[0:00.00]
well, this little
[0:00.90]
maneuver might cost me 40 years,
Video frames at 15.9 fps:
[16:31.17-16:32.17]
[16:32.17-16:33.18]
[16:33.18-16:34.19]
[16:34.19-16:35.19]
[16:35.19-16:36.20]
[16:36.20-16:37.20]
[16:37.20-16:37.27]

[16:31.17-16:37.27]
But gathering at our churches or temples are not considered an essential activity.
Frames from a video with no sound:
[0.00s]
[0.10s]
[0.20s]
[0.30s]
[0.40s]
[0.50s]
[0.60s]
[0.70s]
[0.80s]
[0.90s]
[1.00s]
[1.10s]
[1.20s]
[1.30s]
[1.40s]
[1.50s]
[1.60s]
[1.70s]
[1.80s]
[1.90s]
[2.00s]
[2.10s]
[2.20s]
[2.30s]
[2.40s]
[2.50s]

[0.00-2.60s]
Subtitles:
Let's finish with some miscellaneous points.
---
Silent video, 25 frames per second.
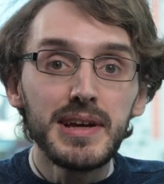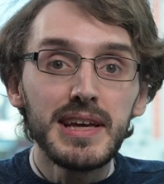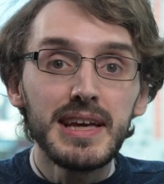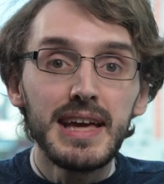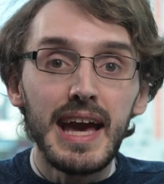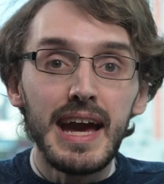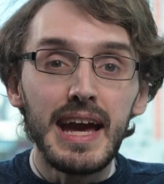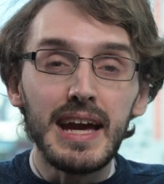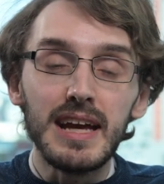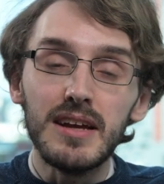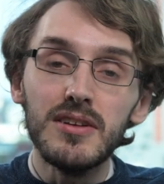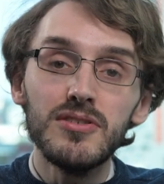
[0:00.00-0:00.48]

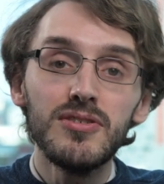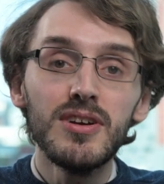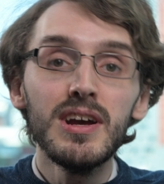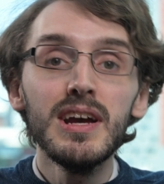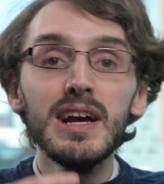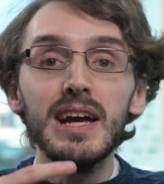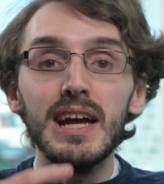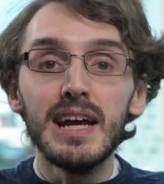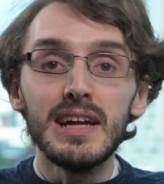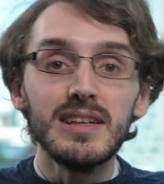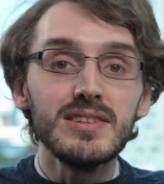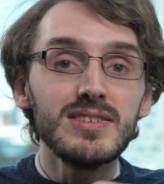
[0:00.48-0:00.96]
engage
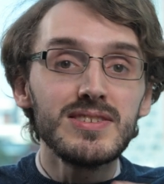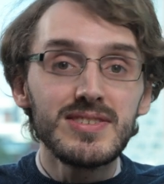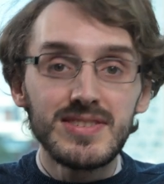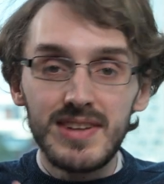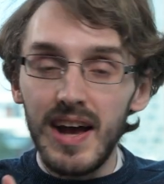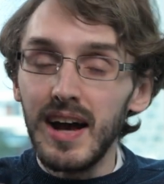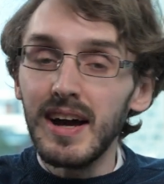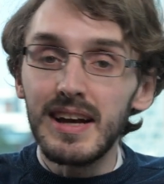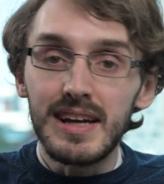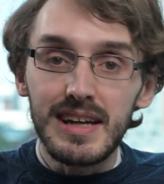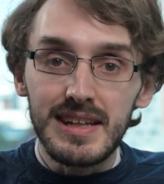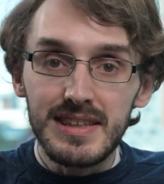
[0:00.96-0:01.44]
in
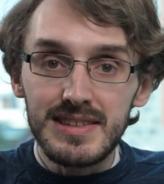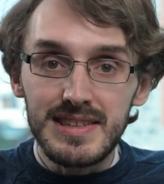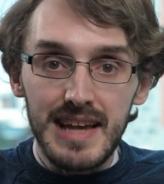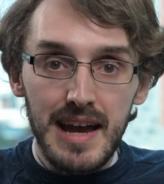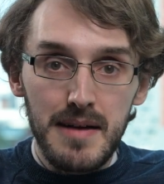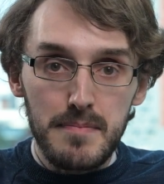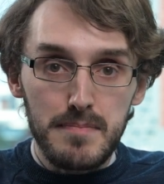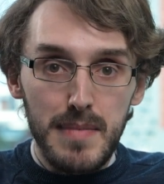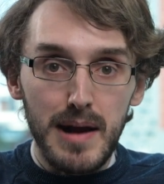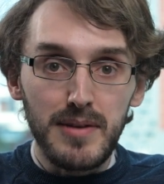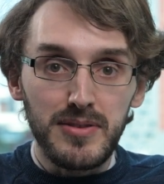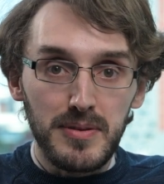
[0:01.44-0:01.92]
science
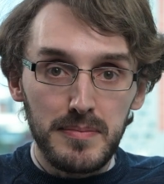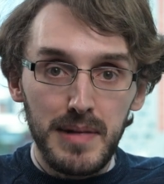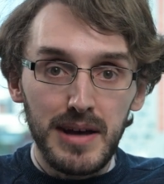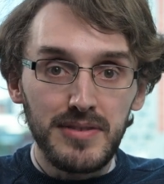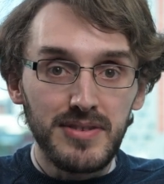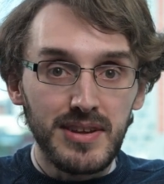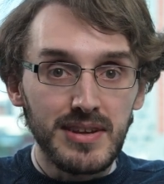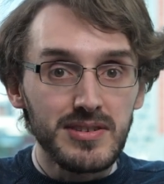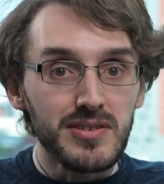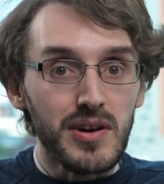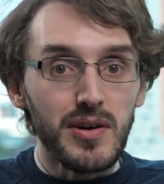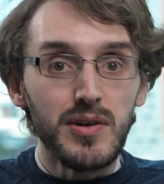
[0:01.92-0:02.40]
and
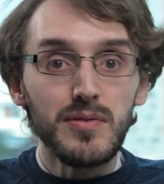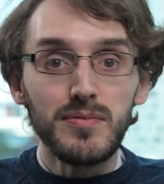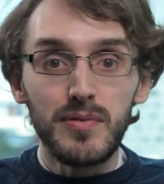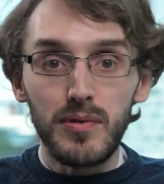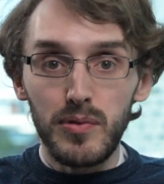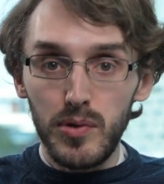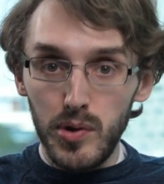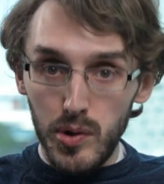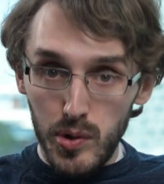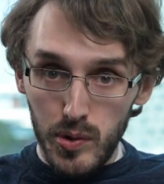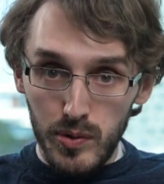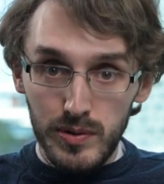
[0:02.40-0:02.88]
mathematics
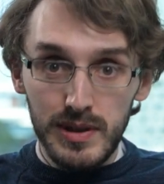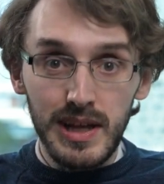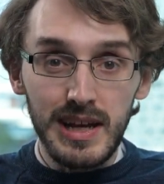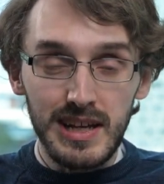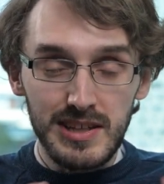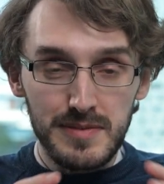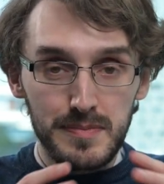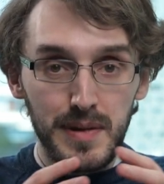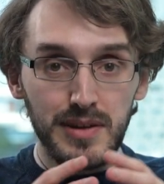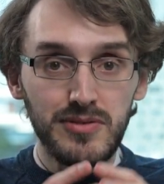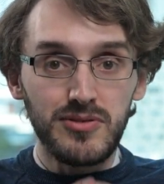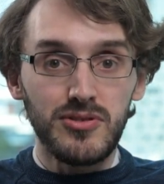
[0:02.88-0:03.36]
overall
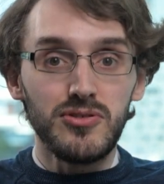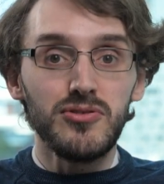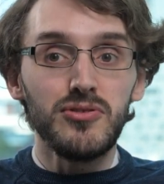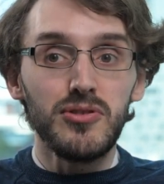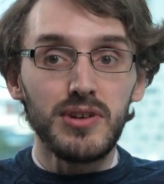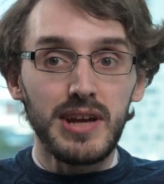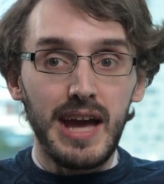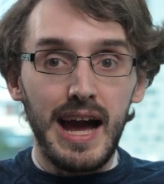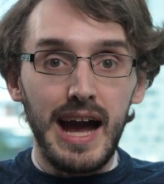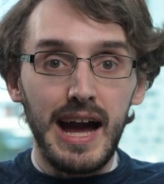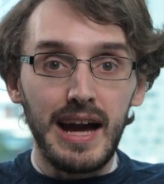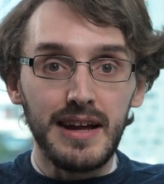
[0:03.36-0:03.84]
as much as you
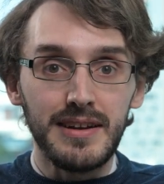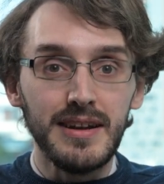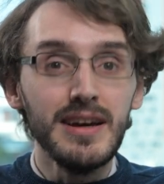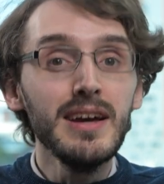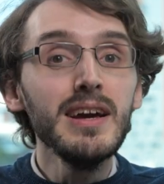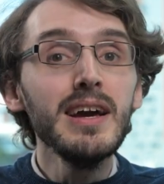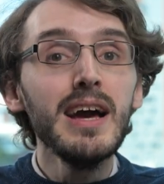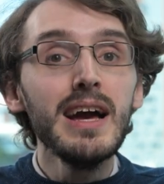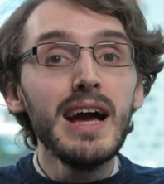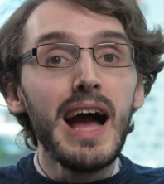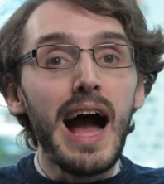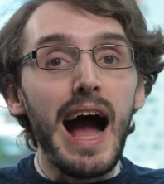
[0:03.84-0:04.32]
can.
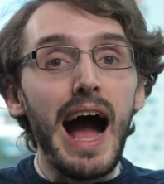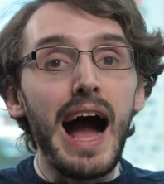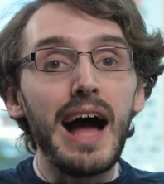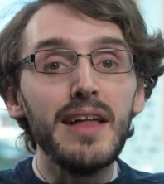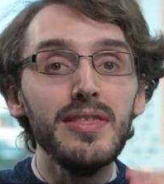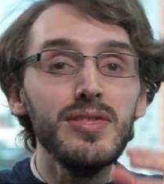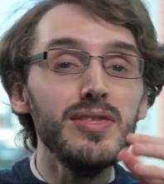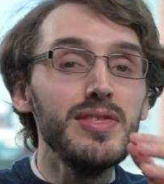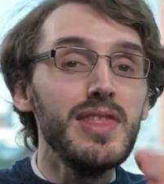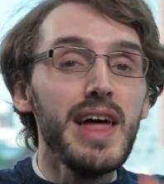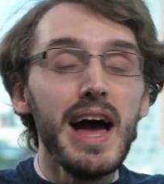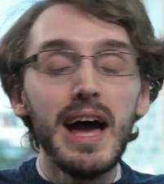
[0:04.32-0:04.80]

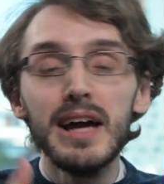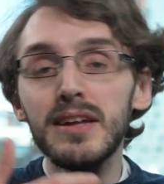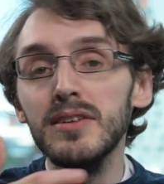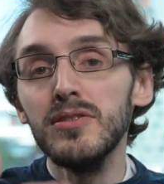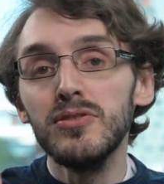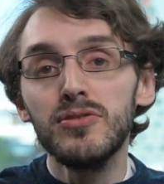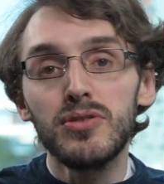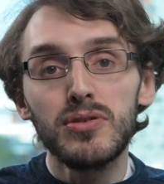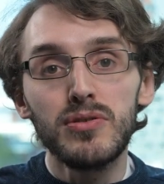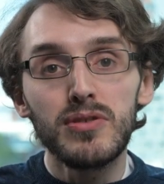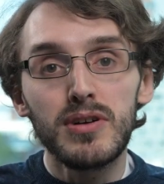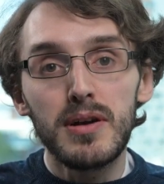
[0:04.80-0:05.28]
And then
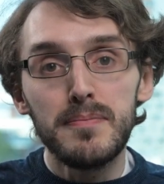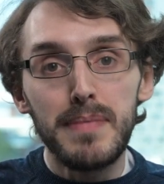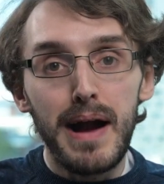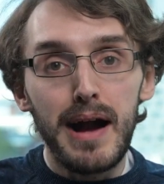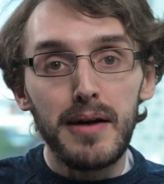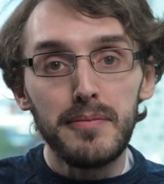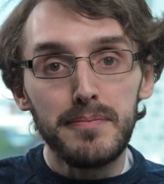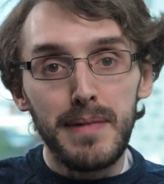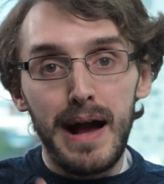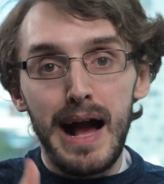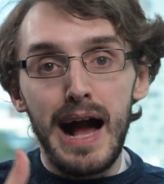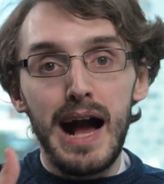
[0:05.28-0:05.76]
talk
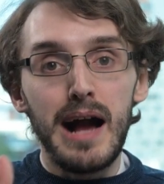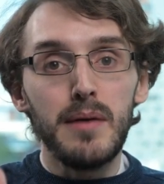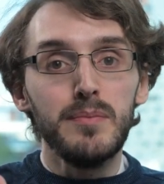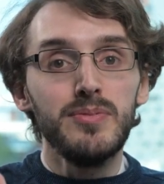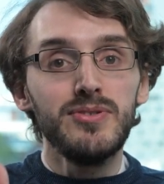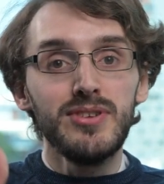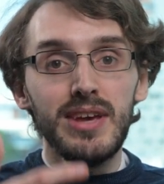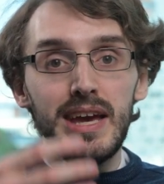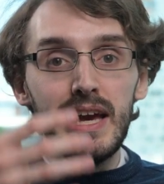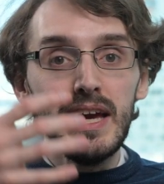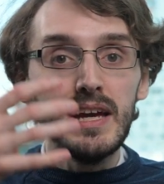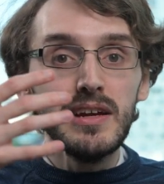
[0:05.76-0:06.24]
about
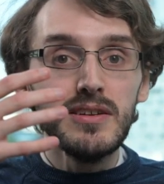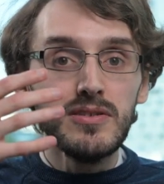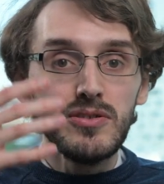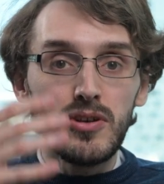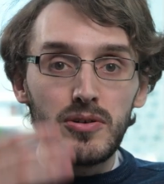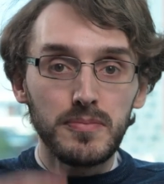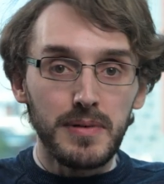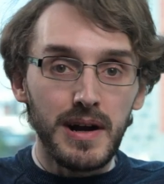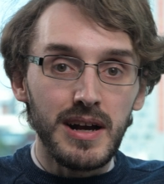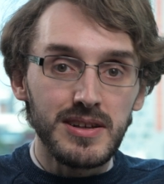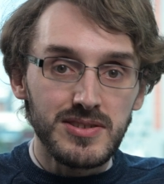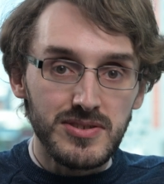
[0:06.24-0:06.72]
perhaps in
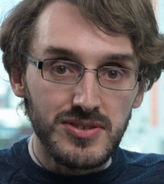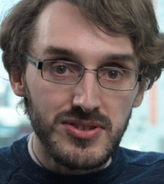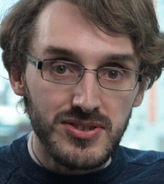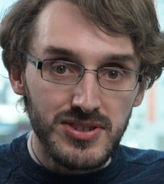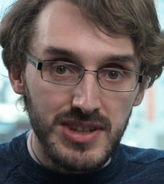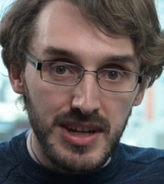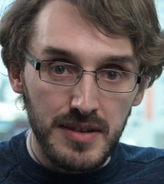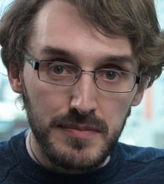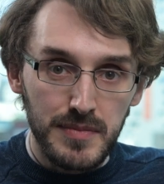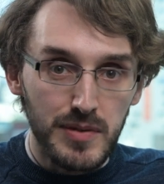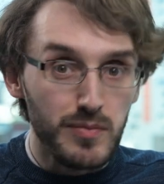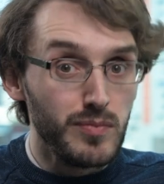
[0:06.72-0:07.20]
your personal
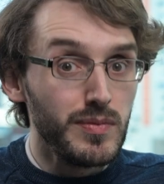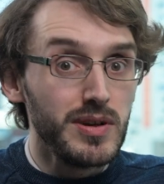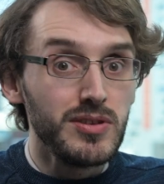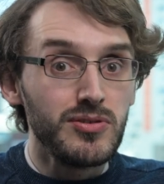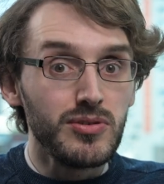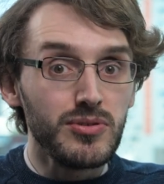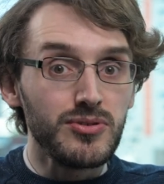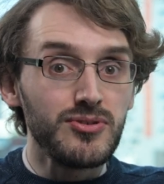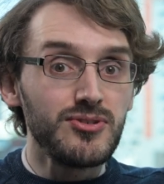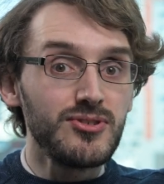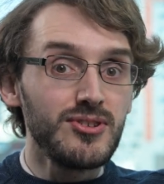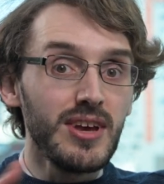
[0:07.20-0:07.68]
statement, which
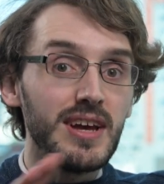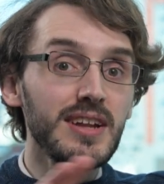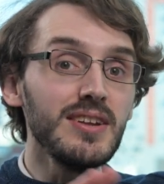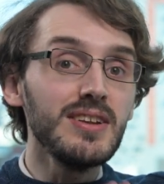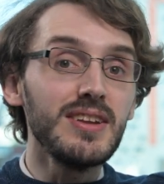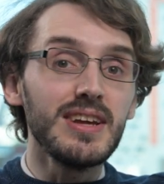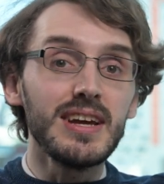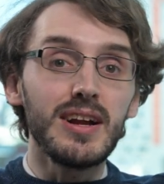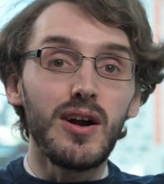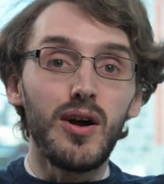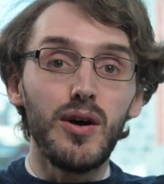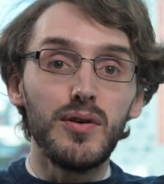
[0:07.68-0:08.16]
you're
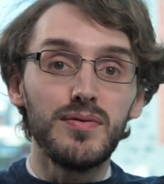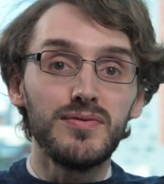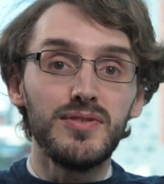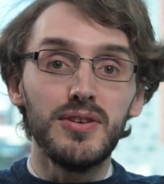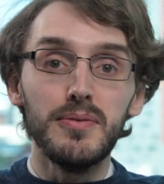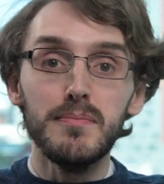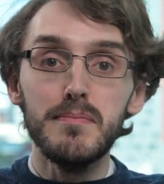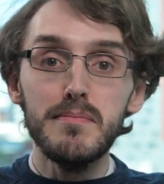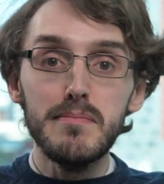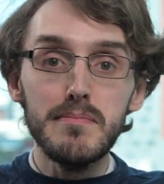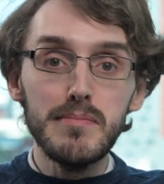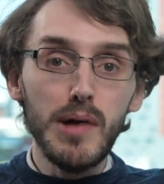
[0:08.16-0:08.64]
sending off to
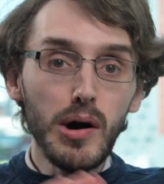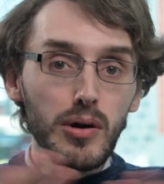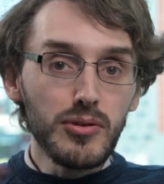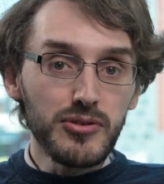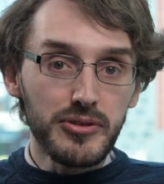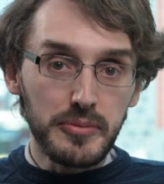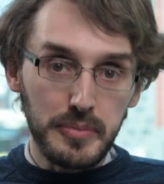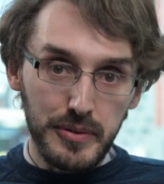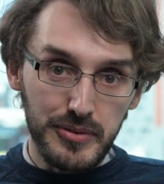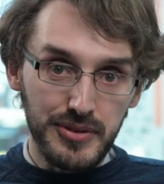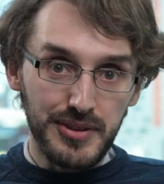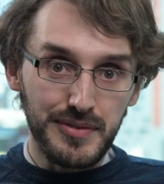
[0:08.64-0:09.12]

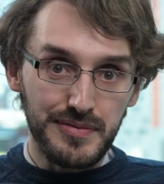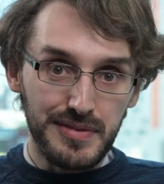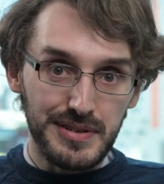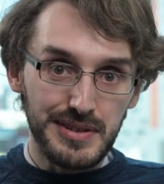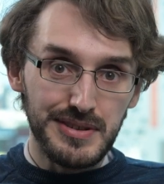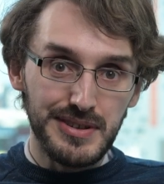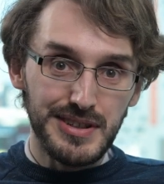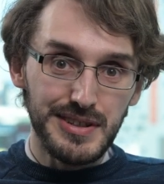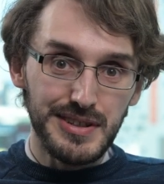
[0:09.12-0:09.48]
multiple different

TASK GOAL:
In the listing above, the required lines run from the line with "[0:00.48-0:00.96]" through the line with "[0:04.32-0:04.80]". Output exactly those lines, omitting pictures.

ANSWER:
[0:00.48-0:00.96]
engage
[0:00.96-0:01.44]
in
[0:01.44-0:01.92]
science
[0:01.92-0:02.40]
and
[0:02.40-0:02.88]
mathematics
[0:02.88-0:03.36]
overall
[0:03.36-0:03.84]
as much as you
[0:03.84-0:04.32]
can.
[0:04.32-0:04.80]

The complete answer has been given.